* **ASSIGNMENT**
Could you output the entries that follow exactly, omitting any pictures they contain?

* **PROVIDED MATERIAL**
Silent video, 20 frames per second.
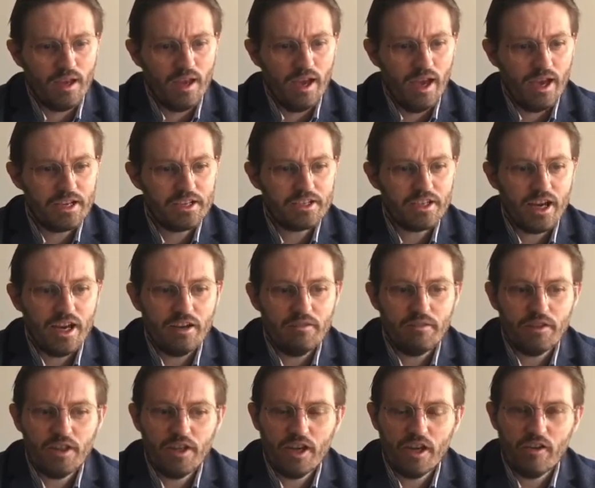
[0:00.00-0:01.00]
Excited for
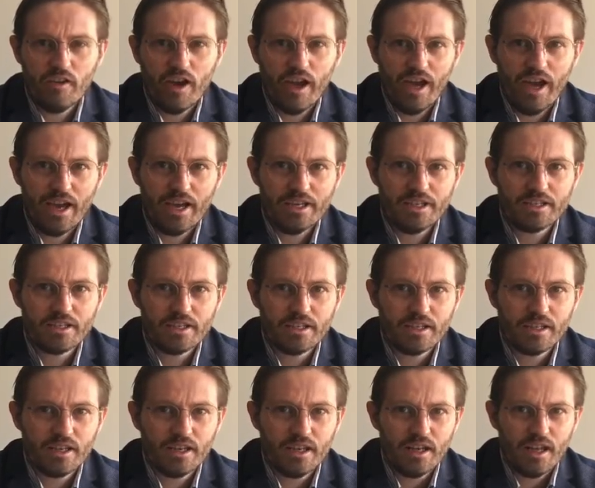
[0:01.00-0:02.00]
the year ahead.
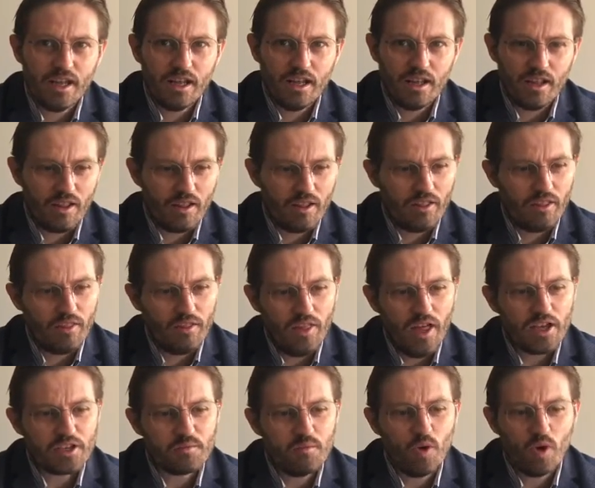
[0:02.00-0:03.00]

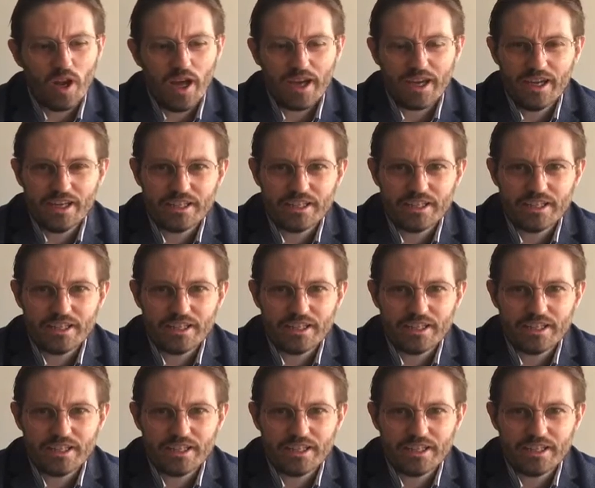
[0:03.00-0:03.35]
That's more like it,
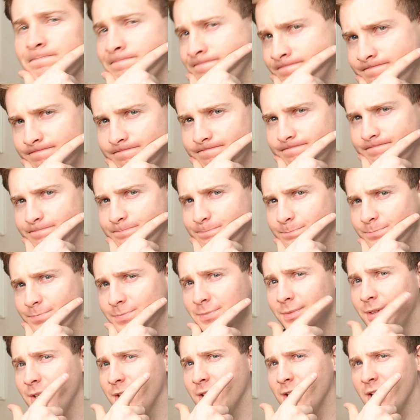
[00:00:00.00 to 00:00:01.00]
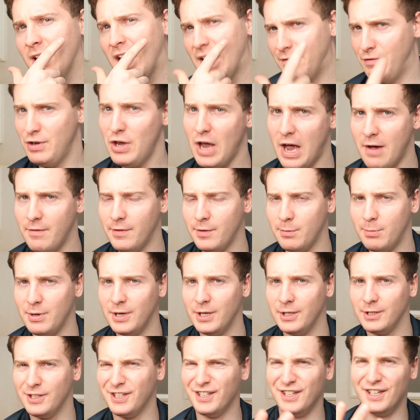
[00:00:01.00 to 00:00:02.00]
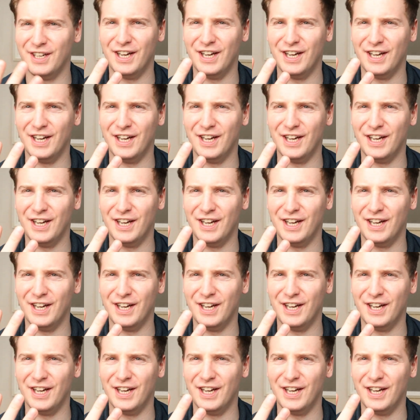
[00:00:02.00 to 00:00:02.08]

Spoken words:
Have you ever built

* **REPLY**
Silent video, 20 frames per second.
[0:00.00-0:01.00]
Excited for
[0:01.00-0:02.00]
the year ahead.
[0:02.00-0:03.00]

[0:03.00-0:03.35]
That's more like it,
[00:00:00.00 to 00:00:01.00]
[00:00:01.00 to 00:00:02.00]
[00:00:02.00 to 00:00:02.08]

Spoken words:
Have you ever built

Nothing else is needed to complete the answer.